=== TASK ITEM ===
All entries are to be printed again exactly, with their images omitted.

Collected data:
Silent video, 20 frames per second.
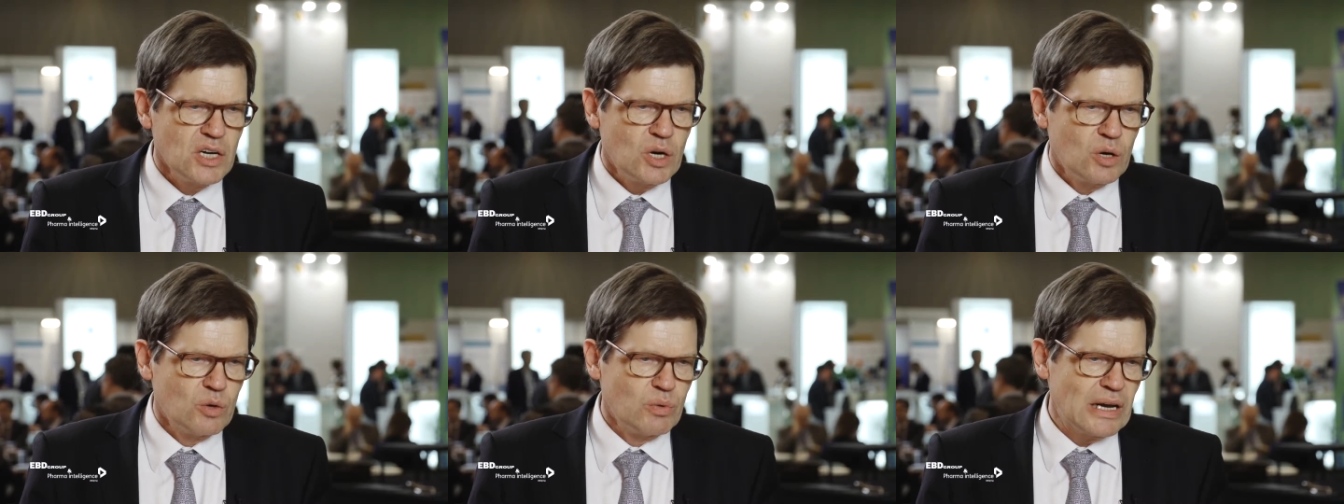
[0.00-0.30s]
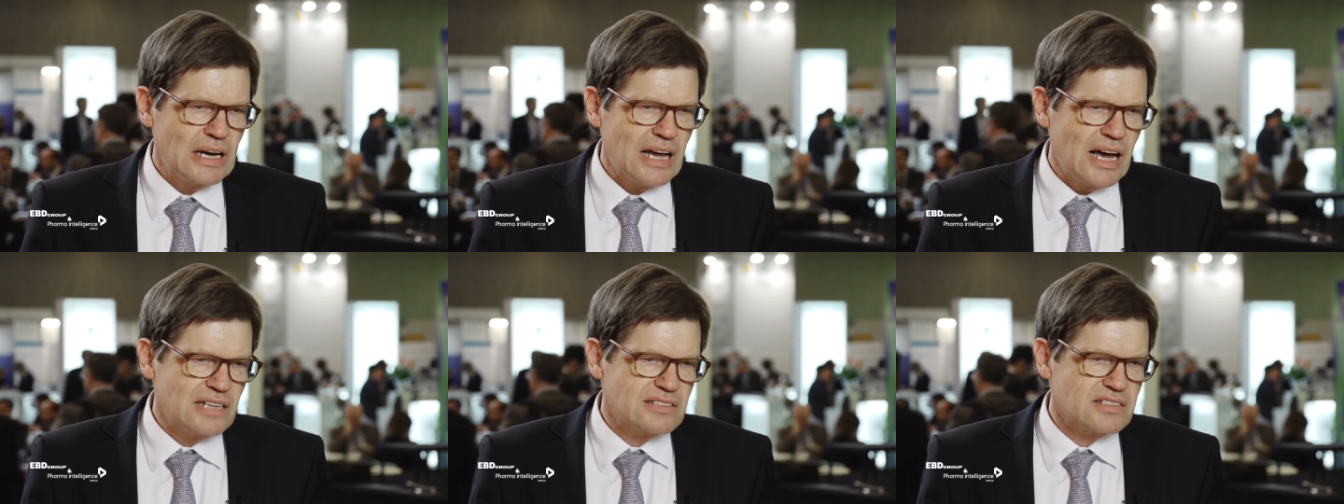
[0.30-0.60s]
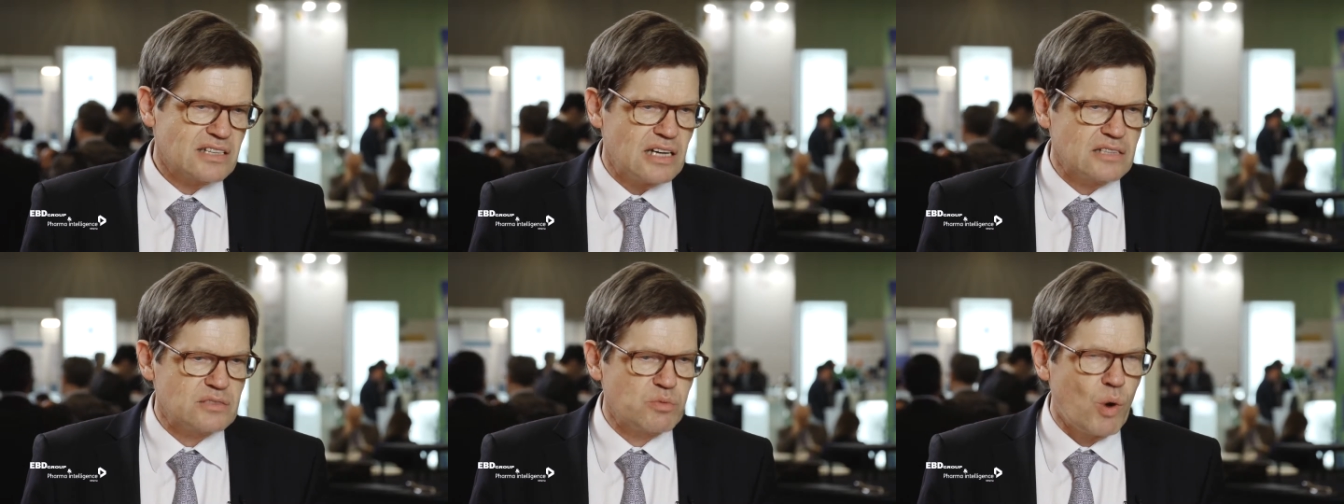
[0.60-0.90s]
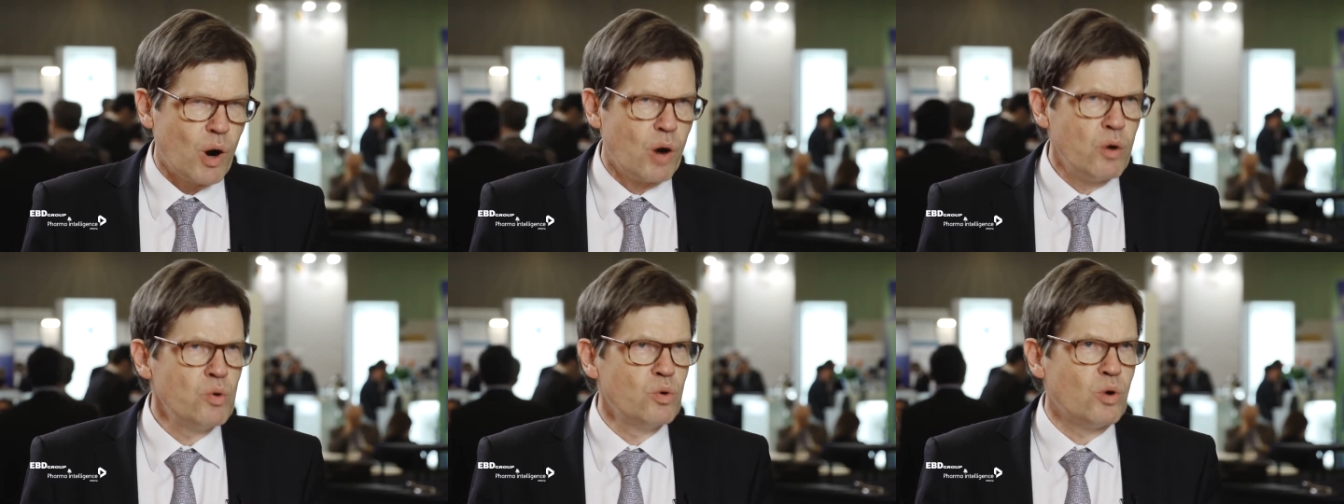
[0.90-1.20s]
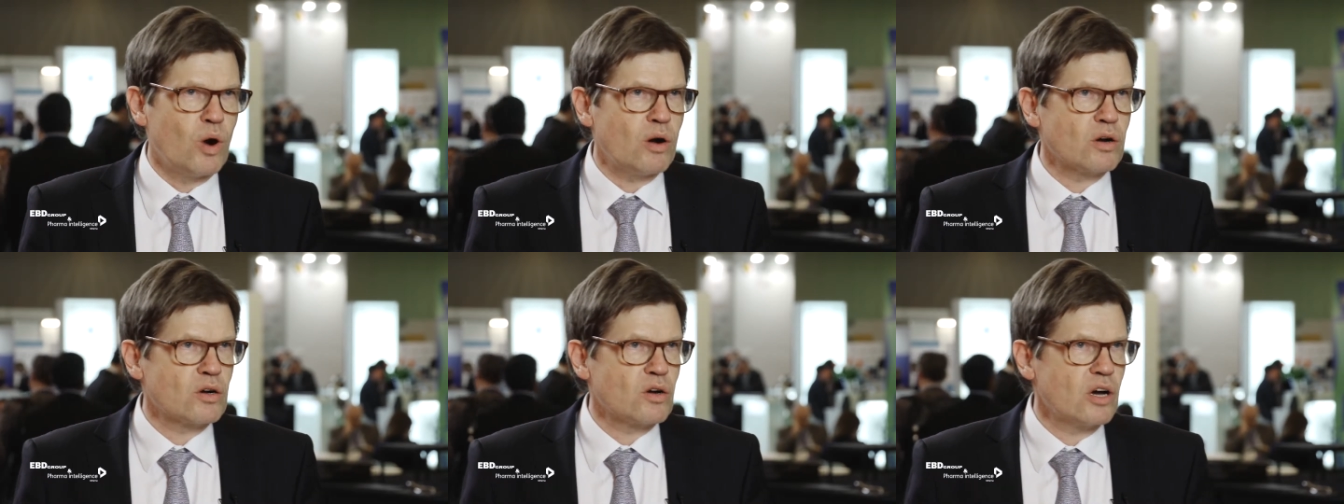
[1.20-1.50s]
We will ask us,
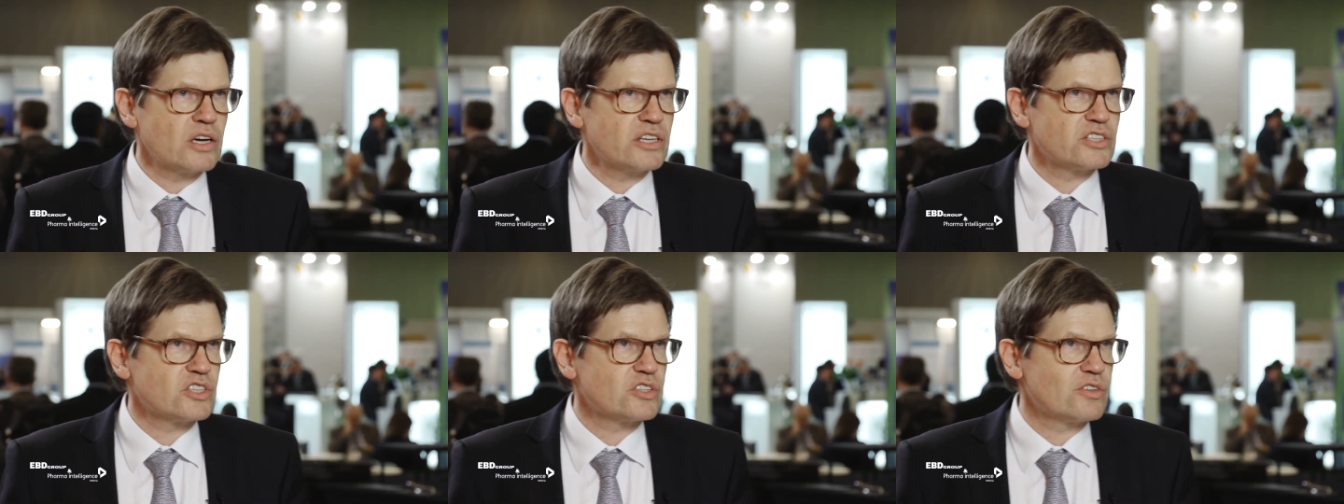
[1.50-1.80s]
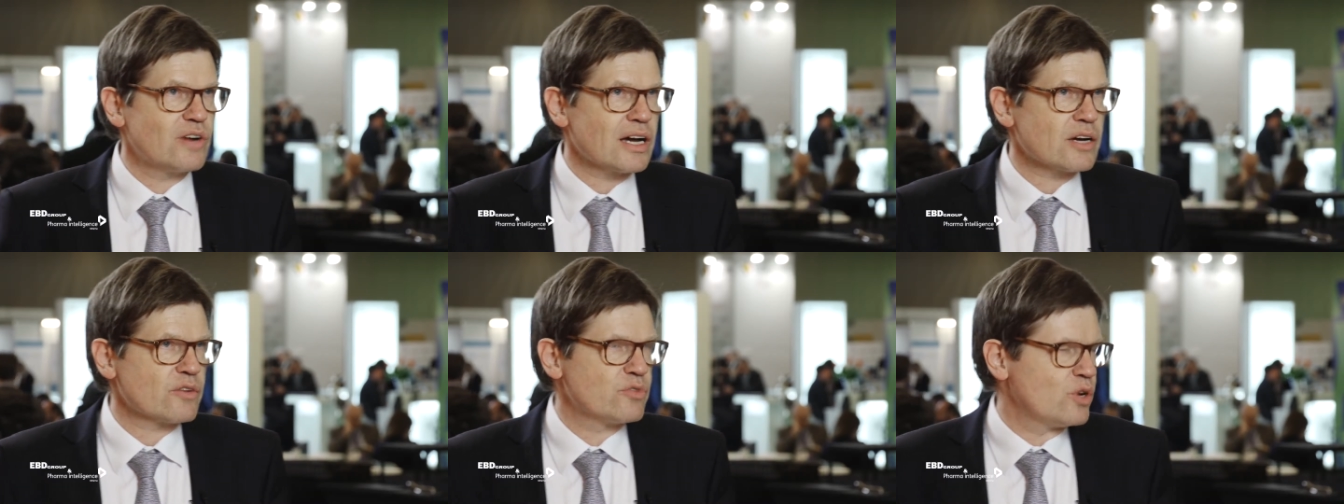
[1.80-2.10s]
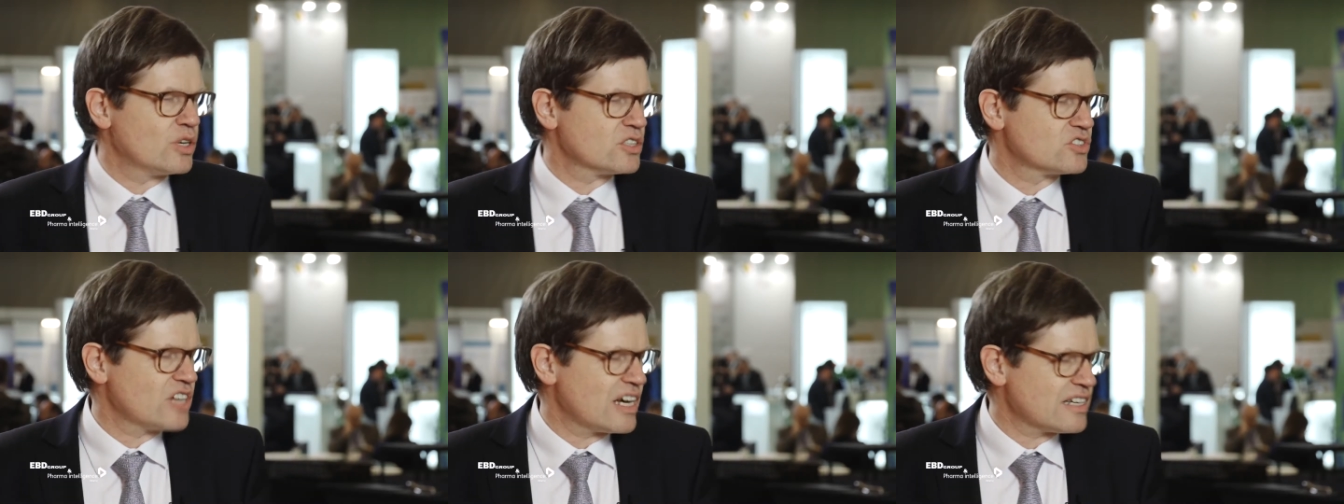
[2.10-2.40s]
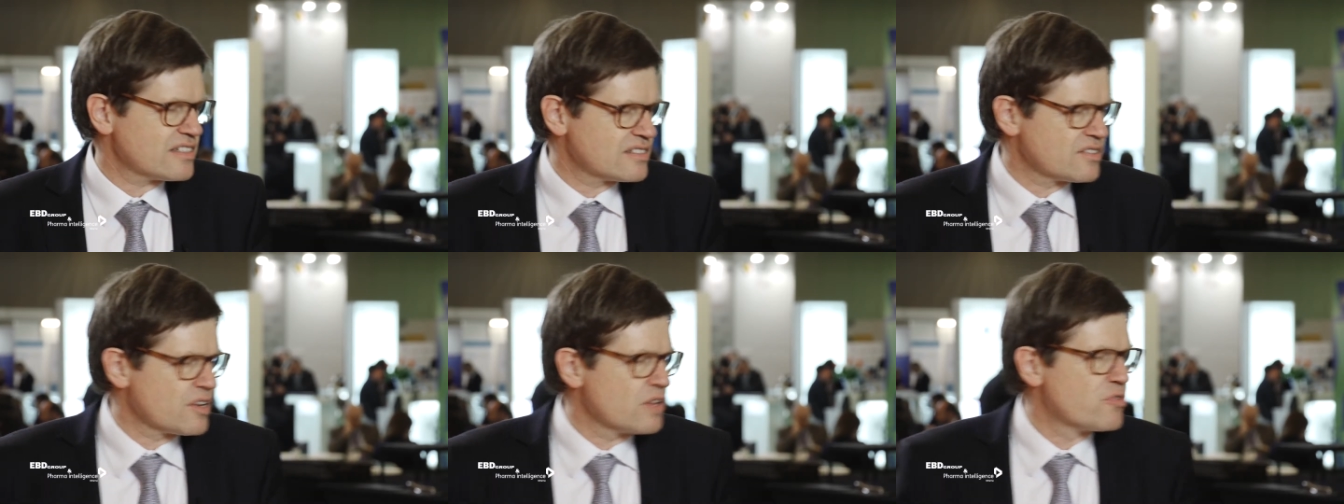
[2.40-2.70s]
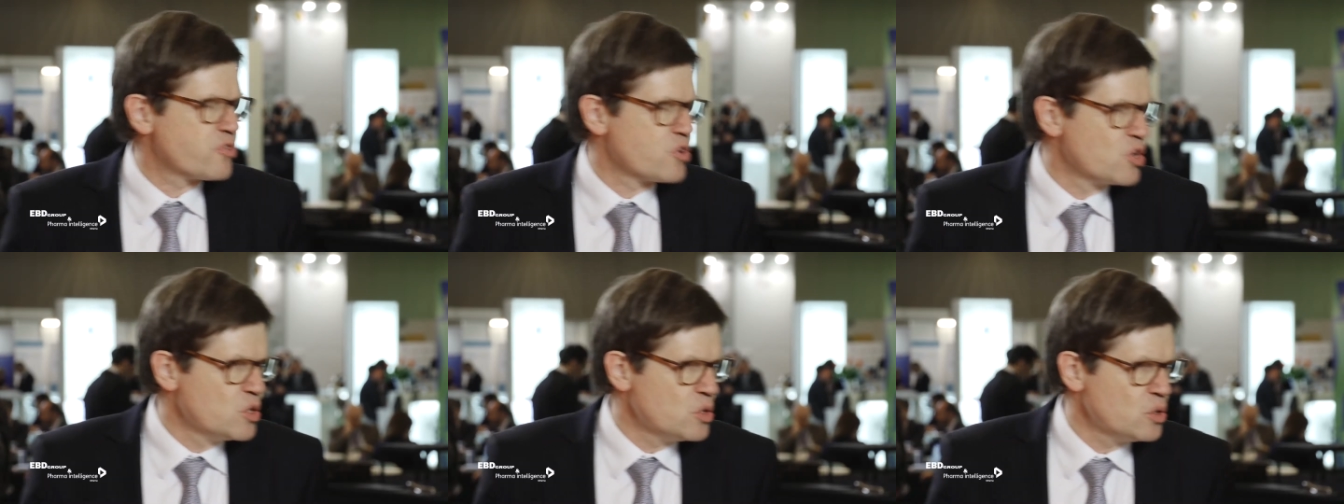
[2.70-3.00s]
oncology drug for just
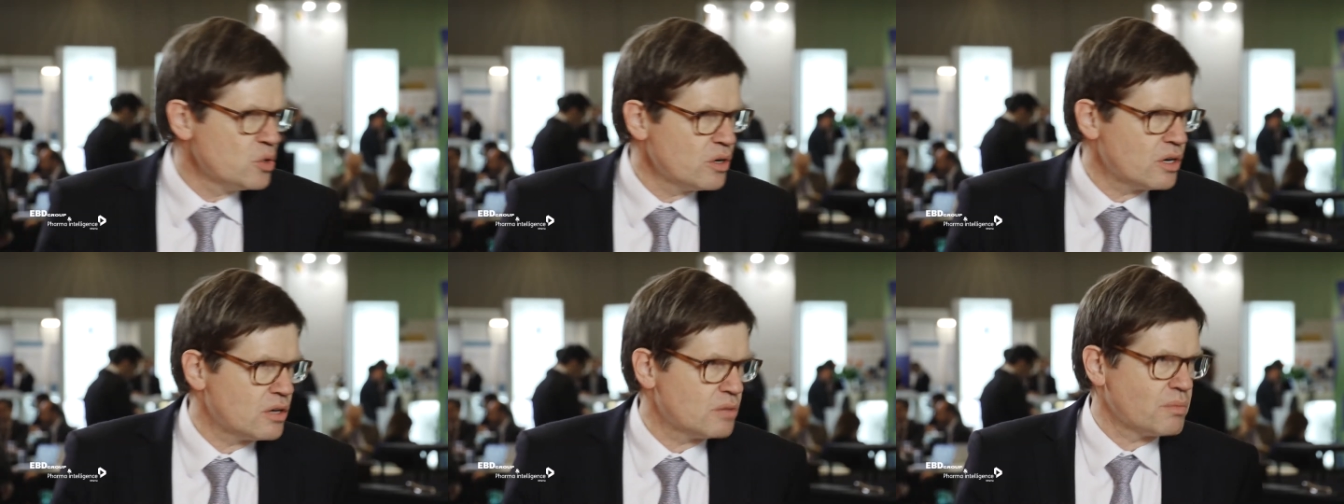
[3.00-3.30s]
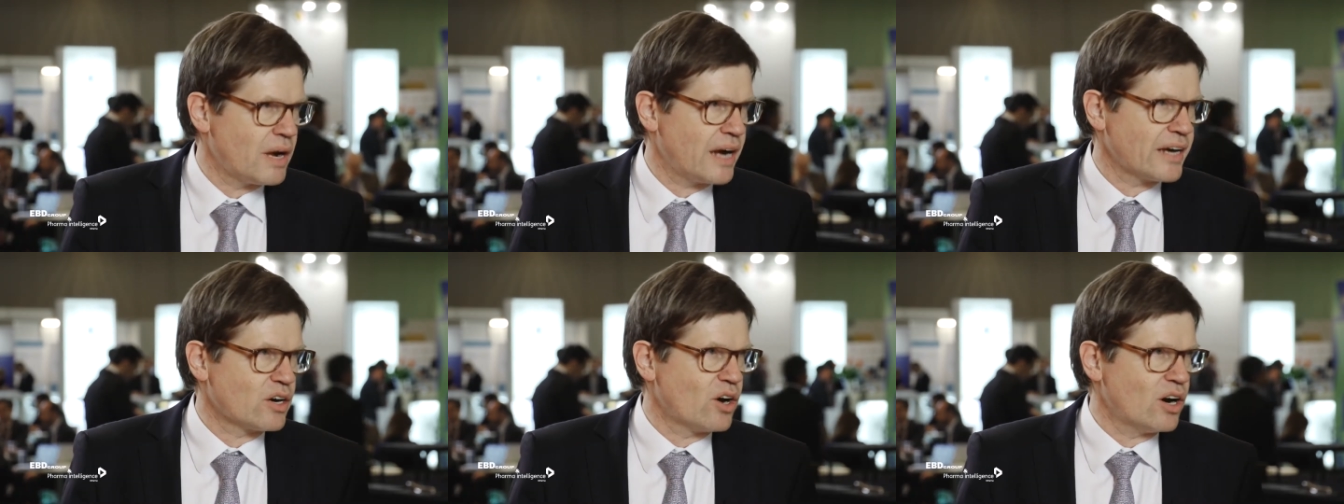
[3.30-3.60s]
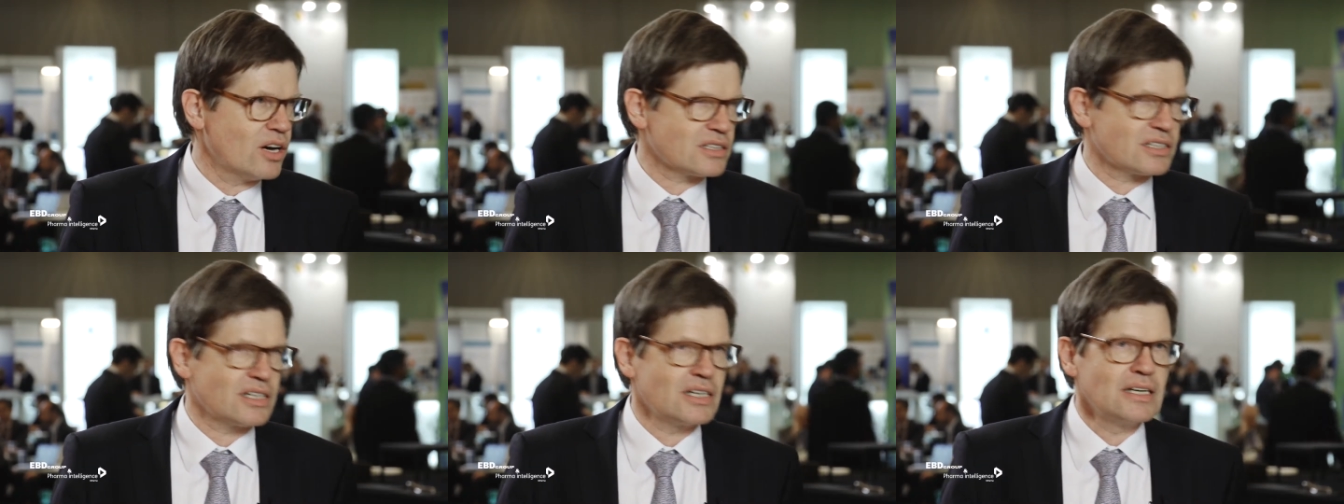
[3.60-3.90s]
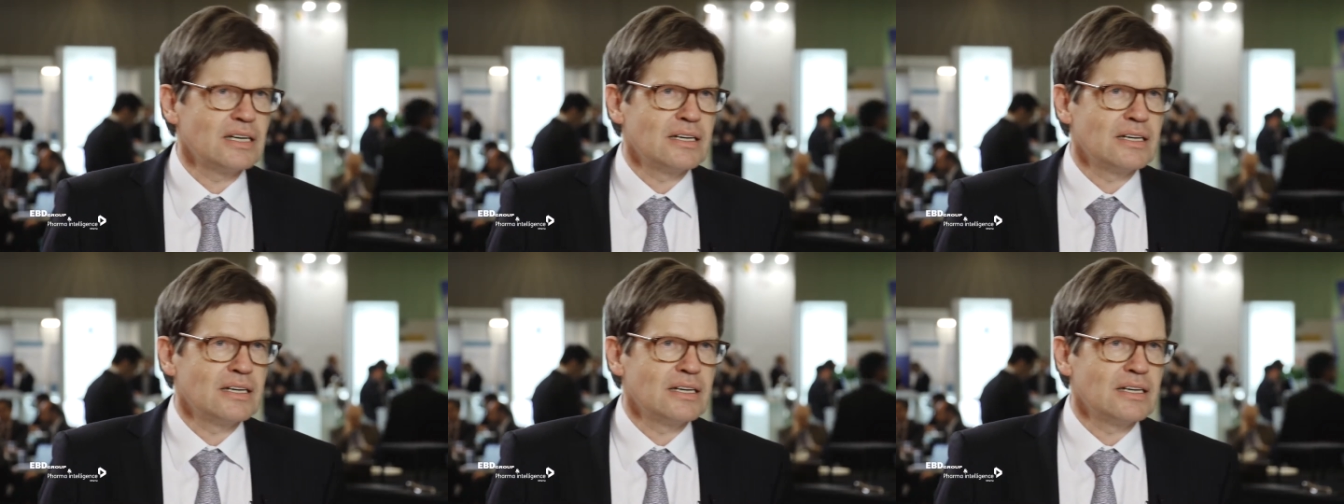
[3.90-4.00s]
flu? My God.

=== WRITTEN ANSWER ===
Silent video, 20 frames per second.
[0.00-0.30s]
[0.30-0.60s]
[0.60-0.90s]
[0.90-1.20s]
[1.20-1.50s]
We will ask us,
[1.50-1.80s]
[1.80-2.10s]
[2.10-2.40s]
[2.40-2.70s]
[2.70-3.00s]
oncology drug for just
[3.00-3.30s]
[3.30-3.60s]
[3.60-3.90s]
[3.90-4.00s]
flu? My God.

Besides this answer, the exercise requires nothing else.